►

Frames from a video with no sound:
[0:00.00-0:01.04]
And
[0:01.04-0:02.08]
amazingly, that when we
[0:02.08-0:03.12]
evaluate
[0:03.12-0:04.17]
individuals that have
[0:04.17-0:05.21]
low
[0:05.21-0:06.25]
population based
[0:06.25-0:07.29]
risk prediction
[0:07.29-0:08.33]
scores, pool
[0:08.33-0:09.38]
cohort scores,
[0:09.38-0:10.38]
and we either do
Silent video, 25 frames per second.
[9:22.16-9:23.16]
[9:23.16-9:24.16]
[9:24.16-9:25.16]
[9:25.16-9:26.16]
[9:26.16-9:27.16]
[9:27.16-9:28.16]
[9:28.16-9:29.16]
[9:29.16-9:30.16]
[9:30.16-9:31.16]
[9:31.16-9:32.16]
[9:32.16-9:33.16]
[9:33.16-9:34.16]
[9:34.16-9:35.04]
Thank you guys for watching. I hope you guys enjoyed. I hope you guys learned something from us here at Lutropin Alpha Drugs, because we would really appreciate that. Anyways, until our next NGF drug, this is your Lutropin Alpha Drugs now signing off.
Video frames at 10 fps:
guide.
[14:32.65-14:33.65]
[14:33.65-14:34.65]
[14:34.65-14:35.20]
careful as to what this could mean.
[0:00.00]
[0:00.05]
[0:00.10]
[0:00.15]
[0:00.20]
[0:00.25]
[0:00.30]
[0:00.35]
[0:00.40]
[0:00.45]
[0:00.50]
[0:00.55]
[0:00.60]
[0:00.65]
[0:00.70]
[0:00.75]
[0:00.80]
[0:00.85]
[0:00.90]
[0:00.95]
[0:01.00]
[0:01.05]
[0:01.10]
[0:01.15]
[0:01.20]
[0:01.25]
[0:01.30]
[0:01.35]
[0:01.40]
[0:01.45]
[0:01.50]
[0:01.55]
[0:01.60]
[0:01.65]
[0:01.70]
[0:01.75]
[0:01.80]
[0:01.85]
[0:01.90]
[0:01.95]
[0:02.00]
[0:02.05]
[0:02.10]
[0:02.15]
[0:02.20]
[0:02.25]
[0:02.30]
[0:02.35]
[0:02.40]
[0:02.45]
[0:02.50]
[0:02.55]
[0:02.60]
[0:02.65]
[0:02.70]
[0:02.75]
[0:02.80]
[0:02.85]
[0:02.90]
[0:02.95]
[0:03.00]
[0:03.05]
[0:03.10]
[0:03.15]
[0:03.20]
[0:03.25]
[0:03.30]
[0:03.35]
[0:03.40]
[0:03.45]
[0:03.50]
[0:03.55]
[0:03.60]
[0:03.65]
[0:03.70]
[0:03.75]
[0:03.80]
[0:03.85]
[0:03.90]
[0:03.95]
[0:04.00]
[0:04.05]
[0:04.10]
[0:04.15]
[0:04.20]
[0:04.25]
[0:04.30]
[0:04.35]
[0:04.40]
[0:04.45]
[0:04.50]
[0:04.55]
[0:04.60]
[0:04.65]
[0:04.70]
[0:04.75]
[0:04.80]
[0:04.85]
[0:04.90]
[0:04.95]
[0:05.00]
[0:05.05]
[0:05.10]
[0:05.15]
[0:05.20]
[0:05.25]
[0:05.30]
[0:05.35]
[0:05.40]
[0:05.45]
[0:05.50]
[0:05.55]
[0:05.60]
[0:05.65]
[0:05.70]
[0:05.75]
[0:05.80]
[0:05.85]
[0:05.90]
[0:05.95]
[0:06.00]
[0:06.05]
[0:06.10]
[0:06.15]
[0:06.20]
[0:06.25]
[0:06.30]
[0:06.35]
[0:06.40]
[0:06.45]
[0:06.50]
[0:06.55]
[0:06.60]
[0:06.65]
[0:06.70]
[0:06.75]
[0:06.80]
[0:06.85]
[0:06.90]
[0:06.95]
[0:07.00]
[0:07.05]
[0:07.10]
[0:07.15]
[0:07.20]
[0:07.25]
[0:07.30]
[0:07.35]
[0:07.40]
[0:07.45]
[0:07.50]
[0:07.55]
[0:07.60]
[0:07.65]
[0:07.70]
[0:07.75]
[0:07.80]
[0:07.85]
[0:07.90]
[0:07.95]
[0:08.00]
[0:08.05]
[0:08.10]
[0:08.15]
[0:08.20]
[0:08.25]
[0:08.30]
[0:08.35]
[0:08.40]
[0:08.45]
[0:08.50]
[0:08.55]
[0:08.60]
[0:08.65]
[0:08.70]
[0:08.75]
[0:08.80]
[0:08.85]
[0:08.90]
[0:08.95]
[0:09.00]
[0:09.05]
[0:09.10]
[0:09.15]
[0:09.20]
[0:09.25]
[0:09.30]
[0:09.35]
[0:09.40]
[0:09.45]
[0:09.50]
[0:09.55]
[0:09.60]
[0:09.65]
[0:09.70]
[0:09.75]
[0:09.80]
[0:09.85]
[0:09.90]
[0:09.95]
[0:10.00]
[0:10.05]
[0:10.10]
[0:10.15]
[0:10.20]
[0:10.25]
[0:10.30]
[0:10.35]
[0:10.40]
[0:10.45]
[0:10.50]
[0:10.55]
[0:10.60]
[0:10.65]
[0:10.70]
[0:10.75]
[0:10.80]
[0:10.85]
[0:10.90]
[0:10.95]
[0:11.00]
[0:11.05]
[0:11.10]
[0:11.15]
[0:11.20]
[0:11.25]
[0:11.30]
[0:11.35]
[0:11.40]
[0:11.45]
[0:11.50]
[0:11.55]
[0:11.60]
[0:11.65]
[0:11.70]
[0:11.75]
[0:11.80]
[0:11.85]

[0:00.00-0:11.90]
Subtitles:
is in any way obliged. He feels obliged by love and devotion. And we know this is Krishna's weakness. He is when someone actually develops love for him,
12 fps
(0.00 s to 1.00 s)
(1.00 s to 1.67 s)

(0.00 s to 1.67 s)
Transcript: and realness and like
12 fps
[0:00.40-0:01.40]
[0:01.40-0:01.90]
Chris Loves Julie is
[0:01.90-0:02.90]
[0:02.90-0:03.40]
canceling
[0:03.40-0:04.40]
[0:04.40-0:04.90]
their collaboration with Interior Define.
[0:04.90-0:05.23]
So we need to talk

◄

Your instructions: Everything in the data above must be restated verbatim.

Response:
Frames from a video with no sound:
[0:00.00-0:01.04]
And
[0:01.04-0:02.08]
amazingly, that when we
[0:02.08-0:03.12]
evaluate
[0:03.12-0:04.17]
individuals that have
[0:04.17-0:05.21]
low
[0:05.21-0:06.25]
population based
[0:06.25-0:07.29]
risk prediction
[0:07.29-0:08.33]
scores, pool
[0:08.33-0:09.38]
cohort scores,
[0:09.38-0:10.38]
and we either do
Silent video, 25 frames per second.
[9:22.16-9:23.16]
[9:23.16-9:24.16]
[9:24.16-9:25.16]
[9:25.16-9:26.16]
[9:26.16-9:27.16]
[9:27.16-9:28.16]
[9:28.16-9:29.16]
[9:29.16-9:30.16]
[9:30.16-9:31.16]
[9:31.16-9:32.16]
[9:32.16-9:33.16]
[9:33.16-9:34.16]
[9:34.16-9:35.04]
Thank you guys for watching. I hope you guys enjoyed. I hope you guys learned something from us here at Lutropin Alpha Drugs, because we would really appreciate that. Anyways, until our next NGF drug, this is your Lutropin Alpha Drugs now signing off.
Video frames at 10 fps:
guide.
[14:32.65-14:33.65]
[14:33.65-14:34.65]
[14:34.65-14:35.20]
careful as to what this could mean.
[0:00.00]
[0:00.05]
[0:00.10]
[0:00.15]
[0:00.20]
[0:00.25]
[0:00.30]
[0:00.35]
[0:00.40]
[0:00.45]
[0:00.50]
[0:00.55]
[0:00.60]
[0:00.65]
[0:00.70]
[0:00.75]
[0:00.80]
[0:00.85]
[0:00.90]
[0:00.95]
[0:01.00]
[0:01.05]
[0:01.10]
[0:01.15]
[0:01.20]
[0:01.25]
[0:01.30]
[0:01.35]
[0:01.40]
[0:01.45]
[0:01.50]
[0:01.55]
[0:01.60]
[0:01.65]
[0:01.70]
[0:01.75]
[0:01.80]
[0:01.85]
[0:01.90]
[0:01.95]
[0:02.00]
[0:02.05]
[0:02.10]
[0:02.15]
[0:02.20]
[0:02.25]
[0:02.30]
[0:02.35]
[0:02.40]
[0:02.45]
[0:02.50]
[0:02.55]
[0:02.60]
[0:02.65]
[0:02.70]
[0:02.75]
[0:02.80]
[0:02.85]
[0:02.90]
[0:02.95]
[0:03.00]
[0:03.05]
[0:03.10]
[0:03.15]
[0:03.20]
[0:03.25]
[0:03.30]
[0:03.35]
[0:03.40]
[0:03.45]
[0:03.50]
[0:03.55]
[0:03.60]
[0:03.65]
[0:03.70]
[0:03.75]
[0:03.80]
[0:03.85]
[0:03.90]
[0:03.95]
[0:04.00]
[0:04.05]
[0:04.10]
[0:04.15]
[0:04.20]
[0:04.25]
[0:04.30]
[0:04.35]
[0:04.40]
[0:04.45]
[0:04.50]
[0:04.55]
[0:04.60]
[0:04.65]
[0:04.70]
[0:04.75]
[0:04.80]
[0:04.85]
[0:04.90]
[0:04.95]
[0:05.00]
[0:05.05]
[0:05.10]
[0:05.15]
[0:05.20]
[0:05.25]
[0:05.30]
[0:05.35]
[0:05.40]
[0:05.45]
[0:05.50]
[0:05.55]
[0:05.60]
[0:05.65]
[0:05.70]
[0:05.75]
[0:05.80]
[0:05.85]
[0:05.90]
[0:05.95]
[0:06.00]
[0:06.05]
[0:06.10]
[0:06.15]
[0:06.20]
[0:06.25]
[0:06.30]
[0:06.35]
[0:06.40]
[0:06.45]
[0:06.50]
[0:06.55]
[0:06.60]
[0:06.65]
[0:06.70]
[0:06.75]
[0:06.80]
[0:06.85]
[0:06.90]
[0:06.95]
[0:07.00]
[0:07.05]
[0:07.10]
[0:07.15]
[0:07.20]
[0:07.25]
[0:07.30]
[0:07.35]
[0:07.40]
[0:07.45]
[0:07.50]
[0:07.55]
[0:07.60]
[0:07.65]
[0:07.70]
[0:07.75]
[0:07.80]
[0:07.85]
[0:07.90]
[0:07.95]
[0:08.00]
[0:08.05]
[0:08.10]
[0:08.15]
[0:08.20]
[0:08.25]
[0:08.30]
[0:08.35]
[0:08.40]
[0:08.45]
[0:08.50]
[0:08.55]
[0:08.60]
[0:08.65]
[0:08.70]
[0:08.75]
[0:08.80]
[0:08.85]
[0:08.90]
[0:08.95]
[0:09.00]
[0:09.05]
[0:09.10]
[0:09.15]
[0:09.20]
[0:09.25]
[0:09.30]
[0:09.35]
[0:09.40]
[0:09.45]
[0:09.50]
[0:09.55]
[0:09.60]
[0:09.65]
[0:09.70]
[0:09.75]
[0:09.80]
[0:09.85]
[0:09.90]
[0:09.95]
[0:10.00]
[0:10.05]
[0:10.10]
[0:10.15]
[0:10.20]
[0:10.25]
[0:10.30]
[0:10.35]
[0:10.40]
[0:10.45]
[0:10.50]
[0:10.55]
[0:10.60]
[0:10.65]
[0:10.70]
[0:10.75]
[0:10.80]
[0:10.85]
[0:10.90]
[0:10.95]
[0:11.00]
[0:11.05]
[0:11.10]
[0:11.15]
[0:11.20]
[0:11.25]
[0:11.30]
[0:11.35]
[0:11.40]
[0:11.45]
[0:11.50]
[0:11.55]
[0:11.60]
[0:11.65]
[0:11.70]
[0:11.75]
[0:11.80]
[0:11.85]

[0:00.00-0:11.90]
Subtitles:
is in any way obliged. He feels obliged by love and devotion. And we know this is Krishna's weakness. He is when someone actually develops love for him,
12 fps
(0.00 s to 1.00 s)
(1.00 s to 1.67 s)

(0.00 s to 1.67 s)
Transcript: and realness and like
12 fps
[0:00.40-0:01.40]
[0:01.40-0:01.90]
Chris Loves Julie is
[0:01.90-0:02.90]
[0:02.90-0:03.40]
canceling
[0:03.40-0:04.40]
[0:04.40-0:04.90]
their collaboration with Interior Define.
[0:04.90-0:05.23]
So we need to talk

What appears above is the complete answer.